Actors can sit at $250,000 tables paid for by studios – The Hollywood Reporter

In 1933, the nascent Academy of Motion Picture Arts and Sciences clashed between studio executives and film industry workers during a labor dispute, and the resulting backlash nearly led to the collapse of the organization, prompting it to change its bylaws in 1937 to prevent it from playing any role in future confrontations related to labor disputes. However, ninety years later, the Academy again found itself between the same groups of voters.

The Academy Museum Gala, an annual fundraiser similar to the Met Gala that raises the millions of dollars needed to keep the fledgling Academy Museum alive, typically attracts some of Hollywood’s most senior executives and stars, who often sit together at $250,000 tables ($25,000 per person). place) is paid by the studios. We’re heading to this year’s Museum Gala on October 14, where the honorees are expected to be in attendance Meryl Streep, Oprah Winfrey And Michael B. Jordan, all SAG-AFTRA members—a dynamic that seemed untenable to many given the ongoing SAG-AFTRA strike against AMPTP. (Similar concerns have already led to the postponement of the Academy’s annual Governor’s Awards ceremony from November 18 to January 9, 2024, in hopes that the city will return to business as usual by then.)

New York Times reported Tuesday, in a story that was largely buried by news of the WGA’s strike decision against the AMPTP, that the director and president of the Academy Museum Jacqueline Stewart told them that “given the special circumstances this year, no executives from the affected companies will be present at this year’s Gala.”

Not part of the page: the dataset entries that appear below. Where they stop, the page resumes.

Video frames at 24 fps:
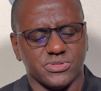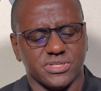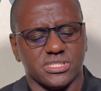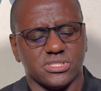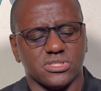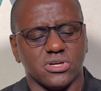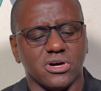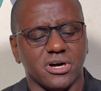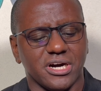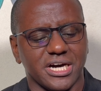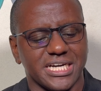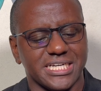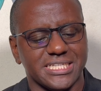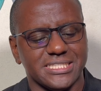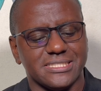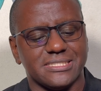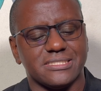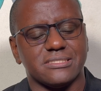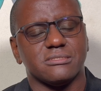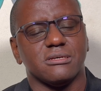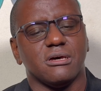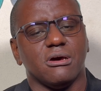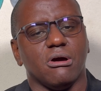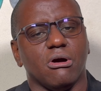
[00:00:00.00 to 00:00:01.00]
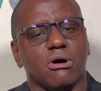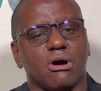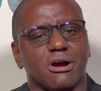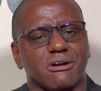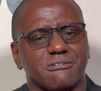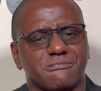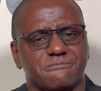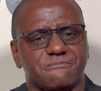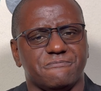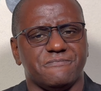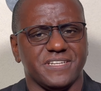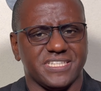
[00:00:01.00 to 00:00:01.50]
toys or
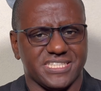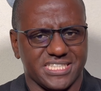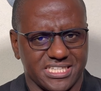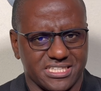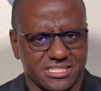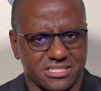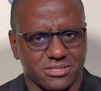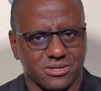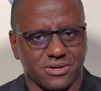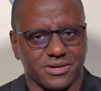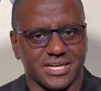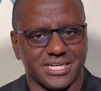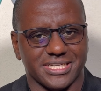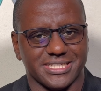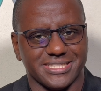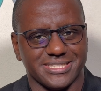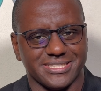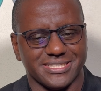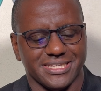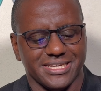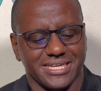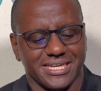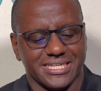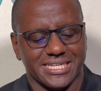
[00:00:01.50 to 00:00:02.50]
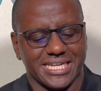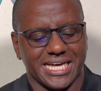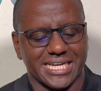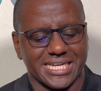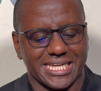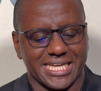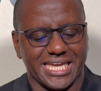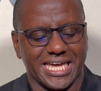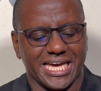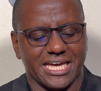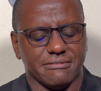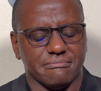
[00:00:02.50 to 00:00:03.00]
fidget toys
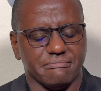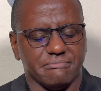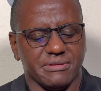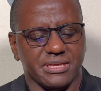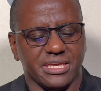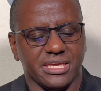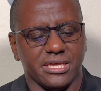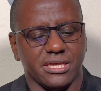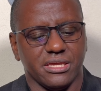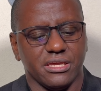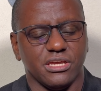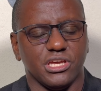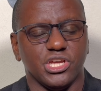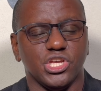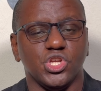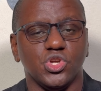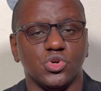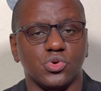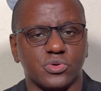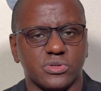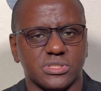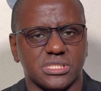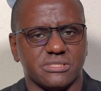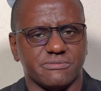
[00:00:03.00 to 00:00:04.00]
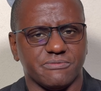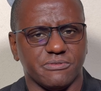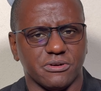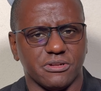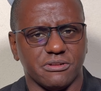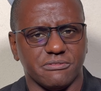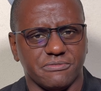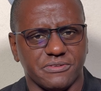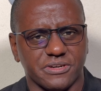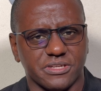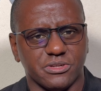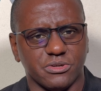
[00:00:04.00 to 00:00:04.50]
that can be useful
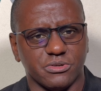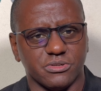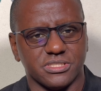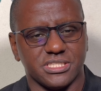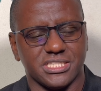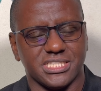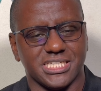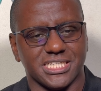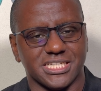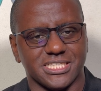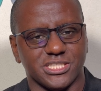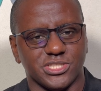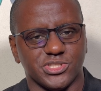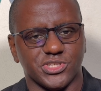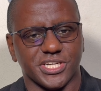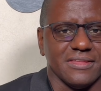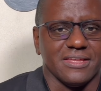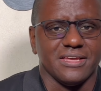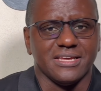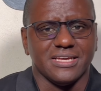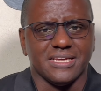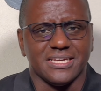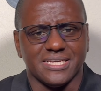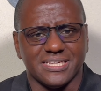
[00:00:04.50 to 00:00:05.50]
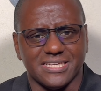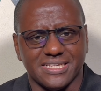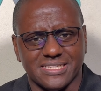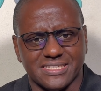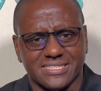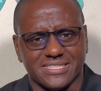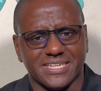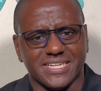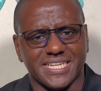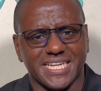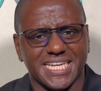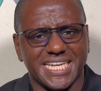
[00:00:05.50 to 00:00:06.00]
for those children.
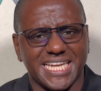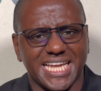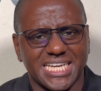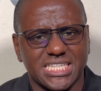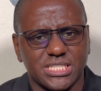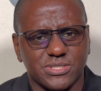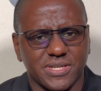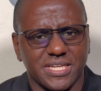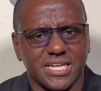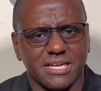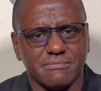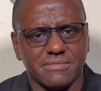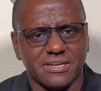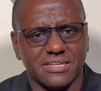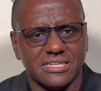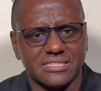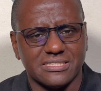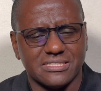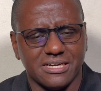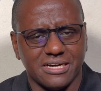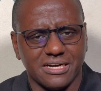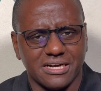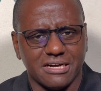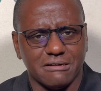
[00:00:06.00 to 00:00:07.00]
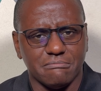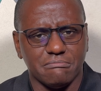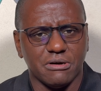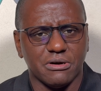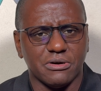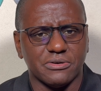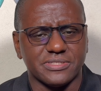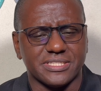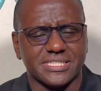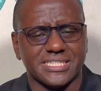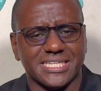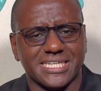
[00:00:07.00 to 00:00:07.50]
So the next one I'm going to talk
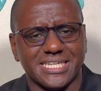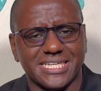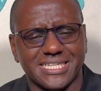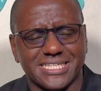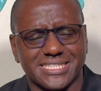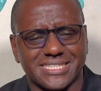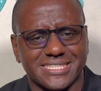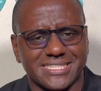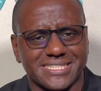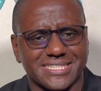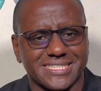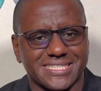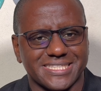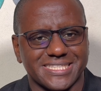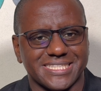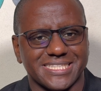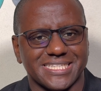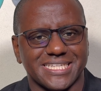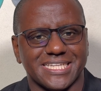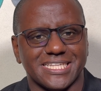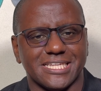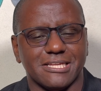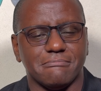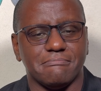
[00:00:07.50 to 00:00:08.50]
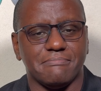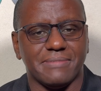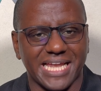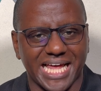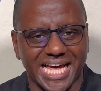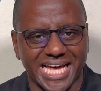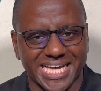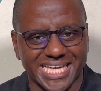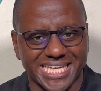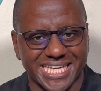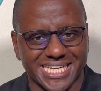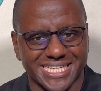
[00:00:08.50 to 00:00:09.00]
about is the
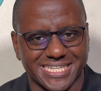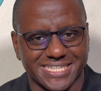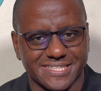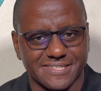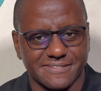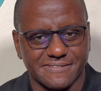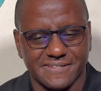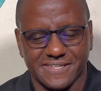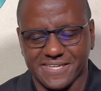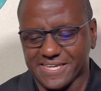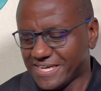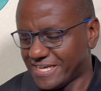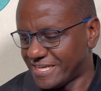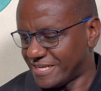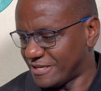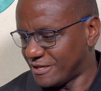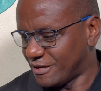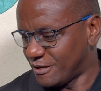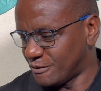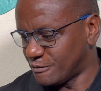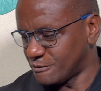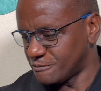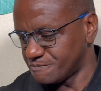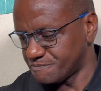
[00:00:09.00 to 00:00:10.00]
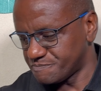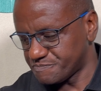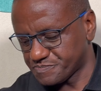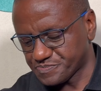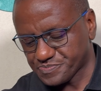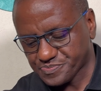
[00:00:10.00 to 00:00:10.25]
blanket. Now,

This raised several questions. The chairman of the Academy Museum’s board of trustees is the CEO of Netflix. Ted Sarandos, one of Hollywood’s most prominent executives, but even he won’t be attending the institution’s main event? Moreover, not all executives decided to withdraw from the event at the same time, so who coordinated this decision? Also, have executives pulled out of funding the event, and if not, who will be sitting at the tables the studios paid for? Some actors were invited to the event as guests of brands that bought tables, but what about the rest?

TPP he found out it was Sarandos in September. 18 notes to fellow studio executives who suggested they stay away during the strike. He argued that this would be the best way to ensure “that the fundraising of this critical non-profit organization is not impeded in any way” and urged them to join him and “donate” their seats back to the Academy Museum. as opposed to demanding a refund.

An Academy Museum employee who forwarded Sarandos’ message to other executives added as a follow-up: “We kindly ask you to help us work with your teams to focus your attention only on creative talent. We thank you in advance for your sensitivity and consideration when compiling your guest lists.”

Sources confirm TPP that a consultant hired by the Academy Museum is working with the studios to make sure that the people the studios would have invited to sit at their table now receive invitations from the Academy Museum—and that the resulting guest lists actually include actors.

In other words, actors attending this year’s Museum Gala who are not guests of the brands that purchased the tables, as well as other creative artists and other non-executives may technically be guests of the Academy Museum, but could sit in seats paid for by the studios they are striking against. (The Academy declined to comment.)

Of course, all these considerations will become irrelevant if the actors’ strike is resolved before October 14th.